Od jakiegoś czasu znam pewnego mężczyznę. Byliśmy jakiś czas w relacji. Nie nazywam tego "związkiem", bo byłoby to krzywdzące dla osób będących w prawdziwym związku. Facet okazał się totalnym NARCYZEM, który zakochanej i zaangażowanej kobiecie zgotował emocjonalne piekło, nieprzespane noce, spuchnięte oczy od płaczu przez całe dnie, oraz wiele innych trudnych spraw. Myślę że akurat w ten temat nie muszę się zgłębiać, wiele osób tu doskonale rozumuje specyfikę narcyzów. I nie o tym wątek. Już raz zakończyłam relację z tym mężczyzną. Uświadomiłam sobie, że w życiu należy być silnym i walczyć o swoje-nie ma miejsca dla takich osób. Udało się! Bolało, ale czas zagoił rany. Nie czuję nic do niego, nie mam niechęci, pozostał dla mnie neutralny. Odcięłam się i pogodziłam z tym, krótko mówiąc.

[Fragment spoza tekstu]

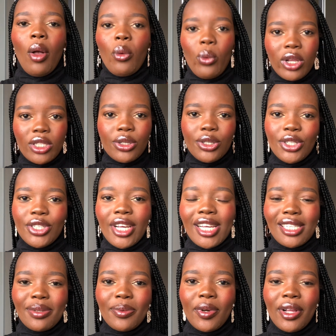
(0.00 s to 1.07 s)
What's good, you
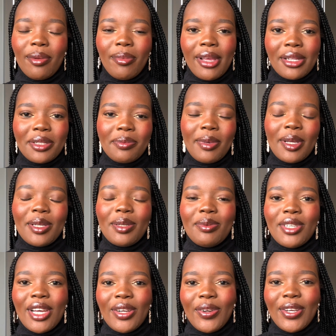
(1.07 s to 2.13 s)
guys, and welcome back to my YouTube
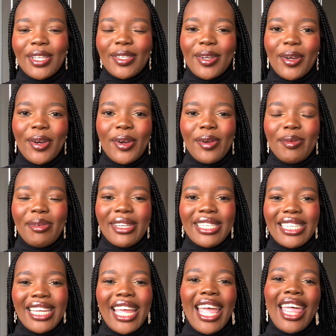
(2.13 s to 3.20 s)
channel. It's your girl
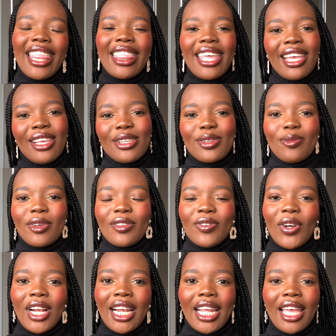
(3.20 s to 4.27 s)
Rumbi. Thank you so much
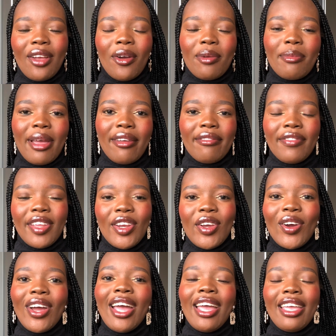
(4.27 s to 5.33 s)
for clicking on my
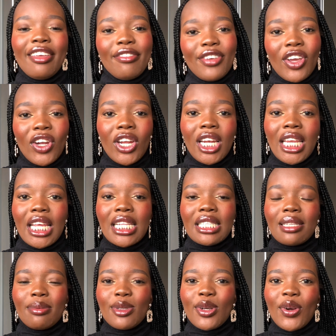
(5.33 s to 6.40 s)
video. If you're not yet
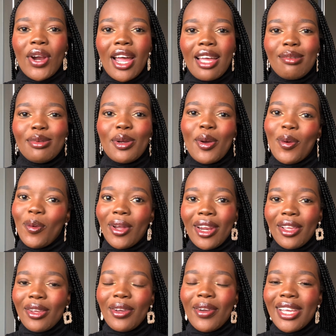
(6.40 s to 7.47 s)
subscribed, what are
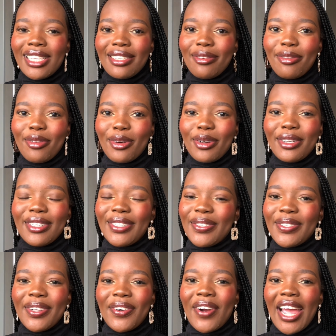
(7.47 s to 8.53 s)
you waiting for?
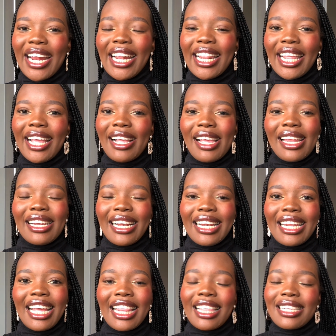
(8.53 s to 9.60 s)
Do the right thing and
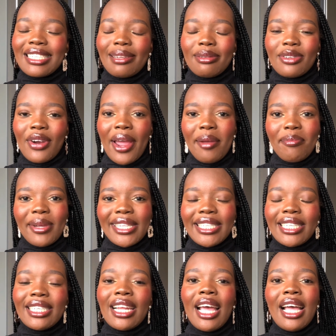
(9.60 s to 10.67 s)
click the subscribe
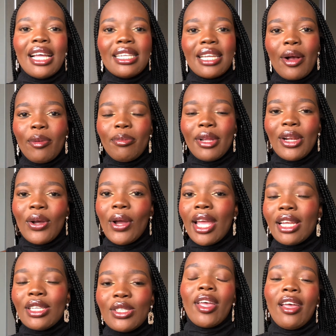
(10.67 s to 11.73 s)
button down below,
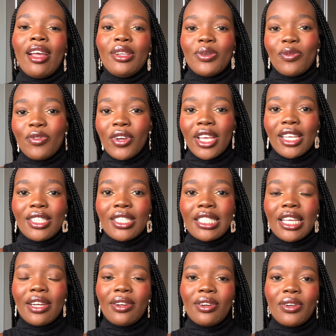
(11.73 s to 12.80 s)
and don't forget to
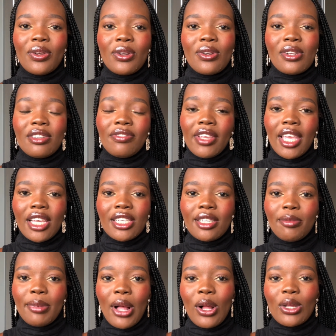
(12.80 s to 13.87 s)
turn on your
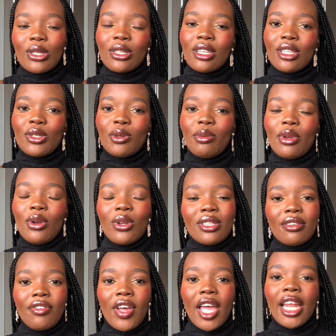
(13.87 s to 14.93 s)
notification bell so that you'll be
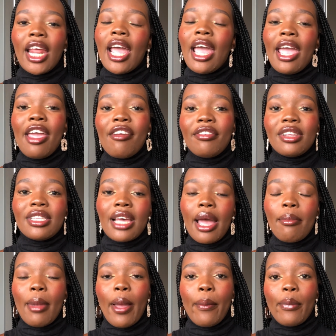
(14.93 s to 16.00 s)
notified every
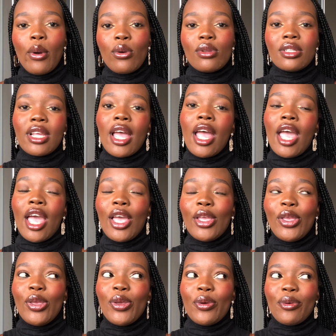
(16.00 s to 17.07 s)
time I post a
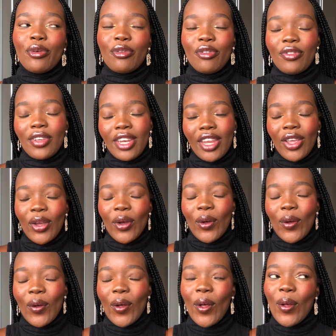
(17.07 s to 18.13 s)
new
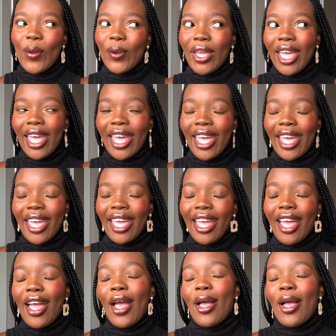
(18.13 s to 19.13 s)
video. Okay,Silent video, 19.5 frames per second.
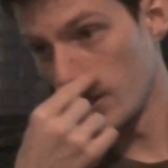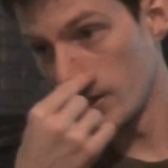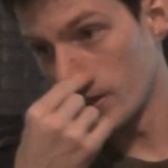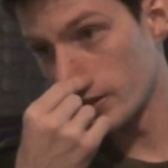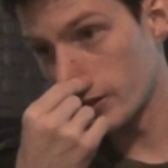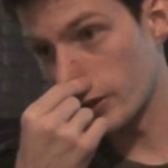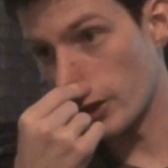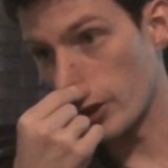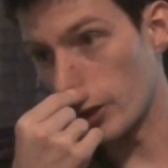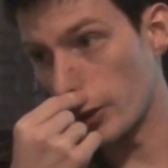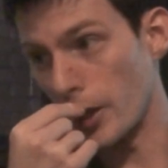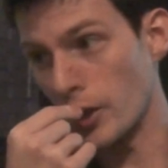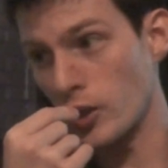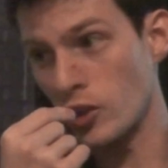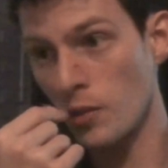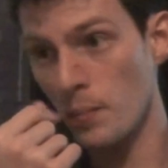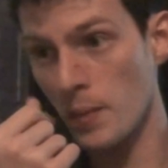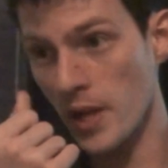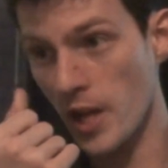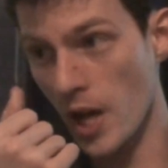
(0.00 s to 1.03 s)
So they
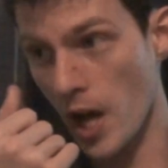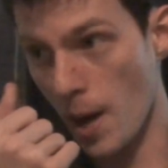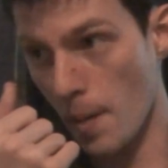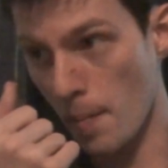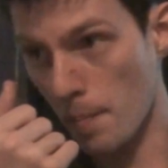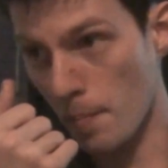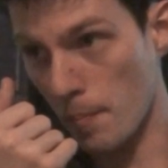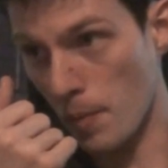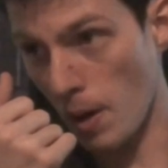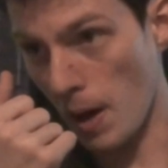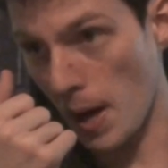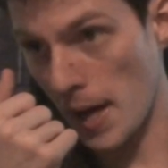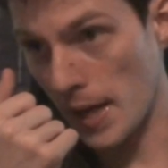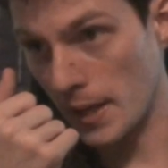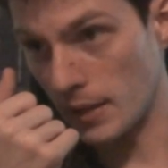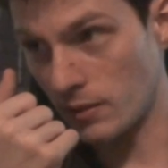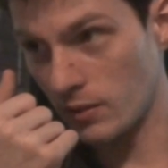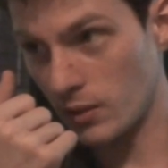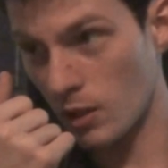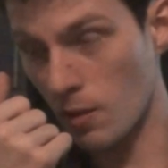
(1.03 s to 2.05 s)
should be up by
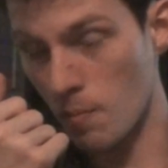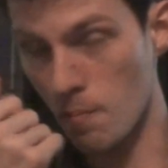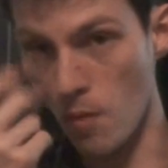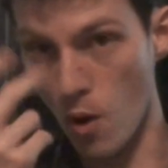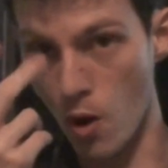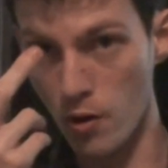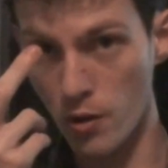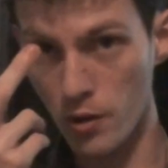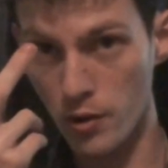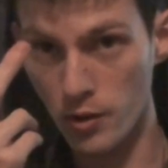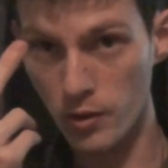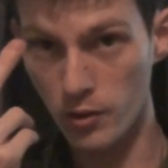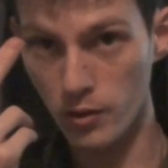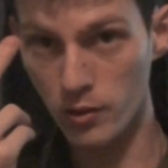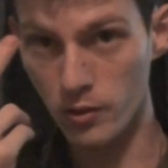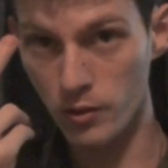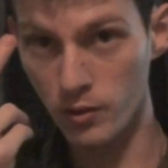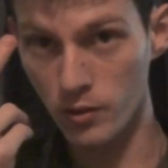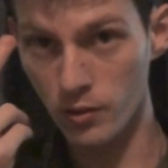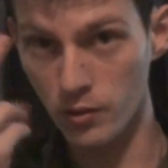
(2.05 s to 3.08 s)
tomorrow.
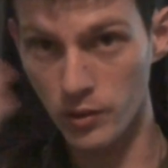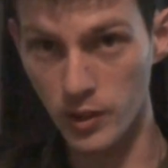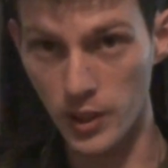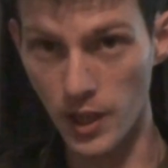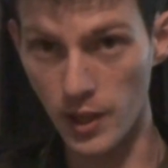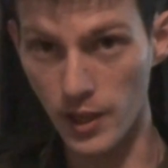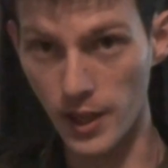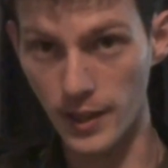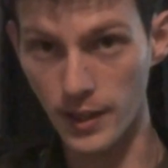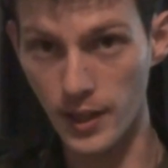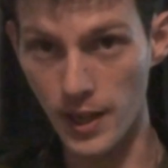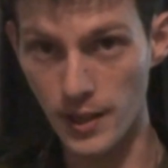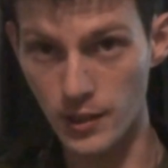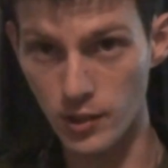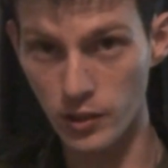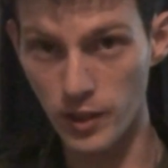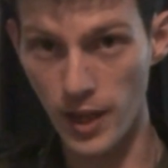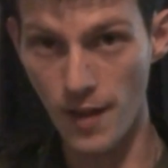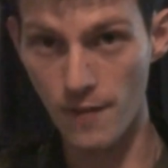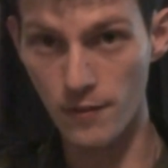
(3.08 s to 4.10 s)
Yeah, I
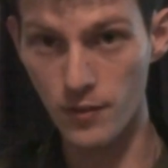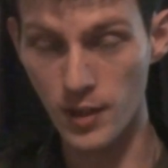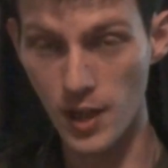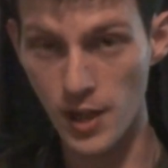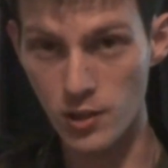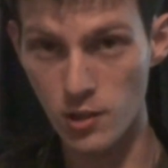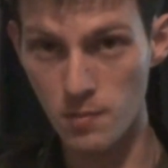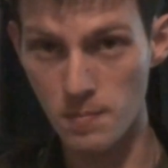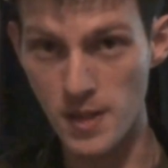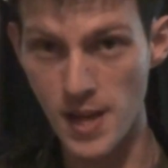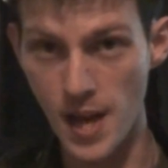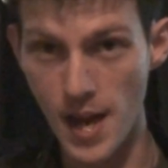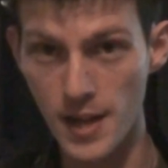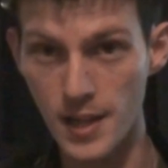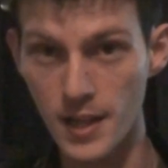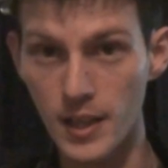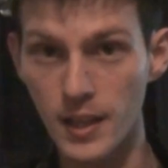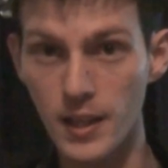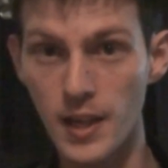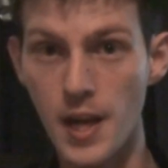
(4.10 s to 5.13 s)
should be
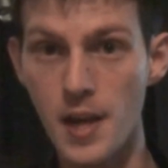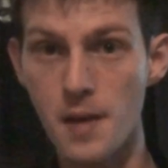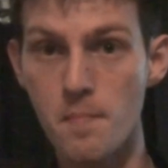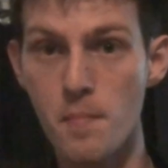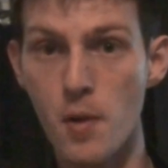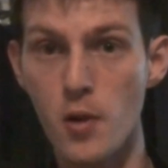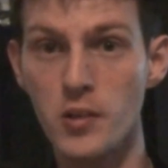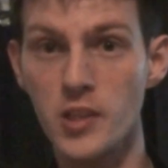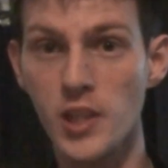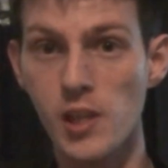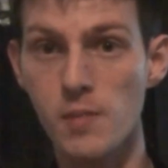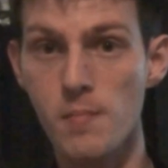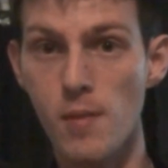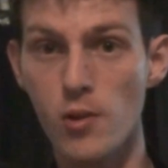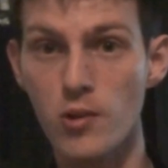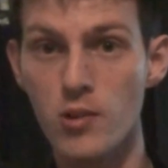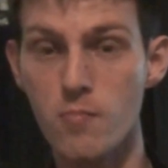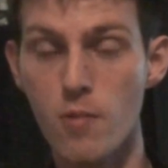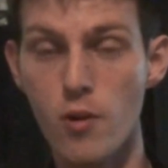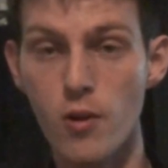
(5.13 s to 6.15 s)
editing and posting them
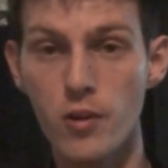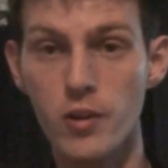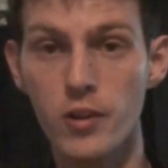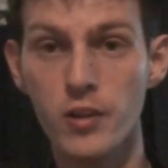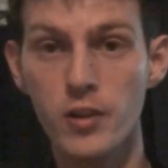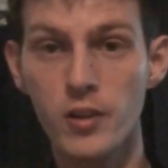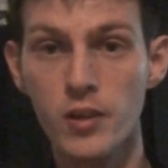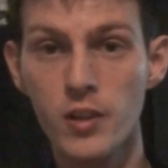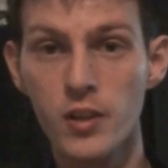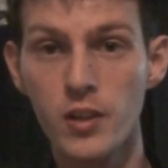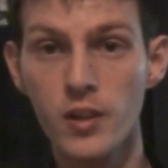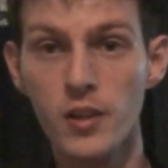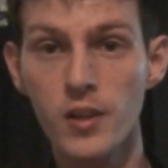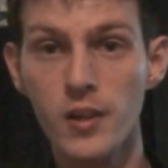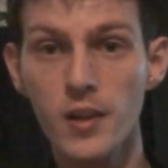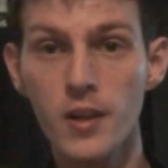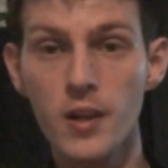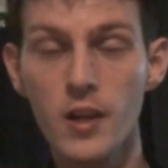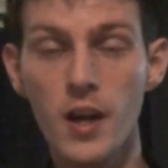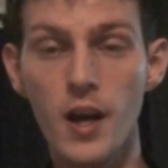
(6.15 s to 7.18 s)
both tomorrow.
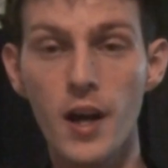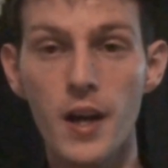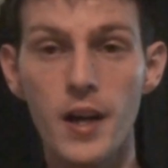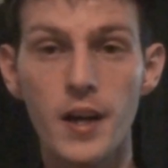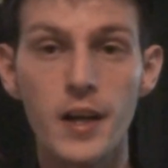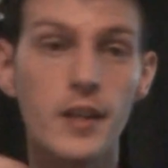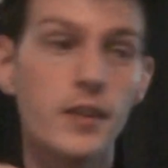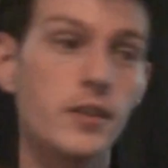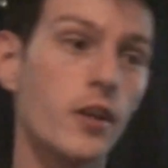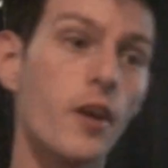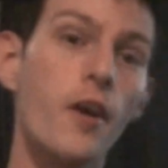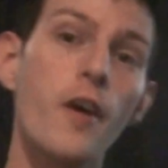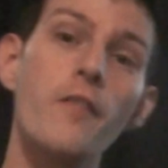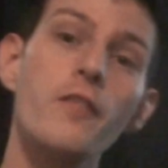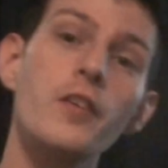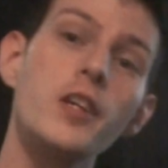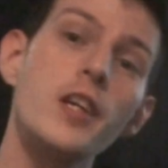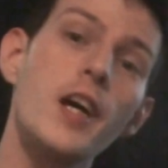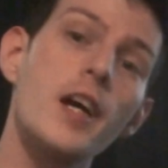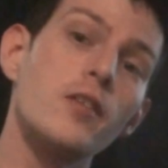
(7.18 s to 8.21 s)
So
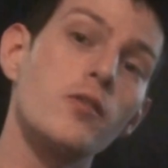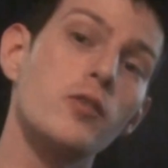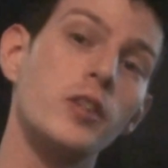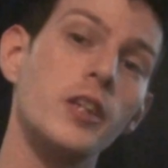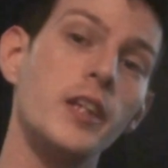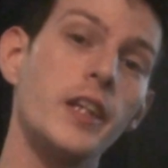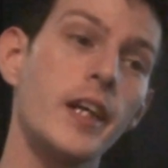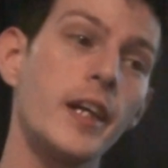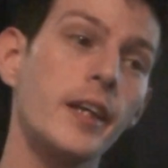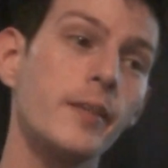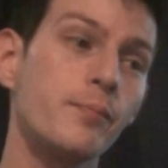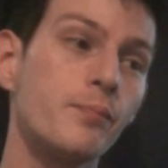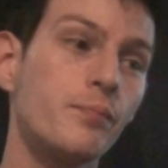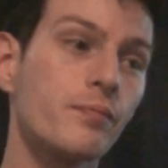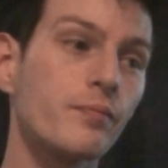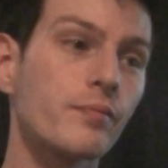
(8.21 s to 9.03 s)
hopefully you guys will see that.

Jednak ostatnio znowu się odezwał. Heh, z sylwestrową, niezobowiązującą propozycją. Wybiera się gdzieś i chce mnie zabrać ze sobą (mniejsza o to gdzie, to najmniej ważne). Najśmieszniejsze w tym wszystkim jest to, że obydwoje doskonale zdajemy sobie sprawę że propozycja padła ta tylko dlatego, że nie ma innych planów. Gdyby były-nawet by sobie o Karolinie nie przypomniał Po ewentualnej imprezie wszystko znów się skończy, jestem pewna. No i tu pytanie...Rozważam czy nie pójść. Trochę mnie pewnie zlinczujecie że pakuję się w paszczę lwa. Ale mam 26 lat, zero planów na Sylwester, siedzenie w domu z rodziną średnio mi pasuje. Boję się jednak, że po tej nocy moje zauroczenie nim wróci (w narcyzie bardzo łatwo się zauroczyć...). I znowu będę cierpieć, czuć się wykorzystana. Chociaż chcę do tego podejść jak on "nie mam planów, to z nim pójdę". Co byście zrobili??? Z jednej strony nie chcę siedzieć sama a z drugiej... Boję się z nim iść, konsekwencji... Będzie szarmancki i jak zwykle... A ja? Nie wytrzymam kolejny raz takich emocji.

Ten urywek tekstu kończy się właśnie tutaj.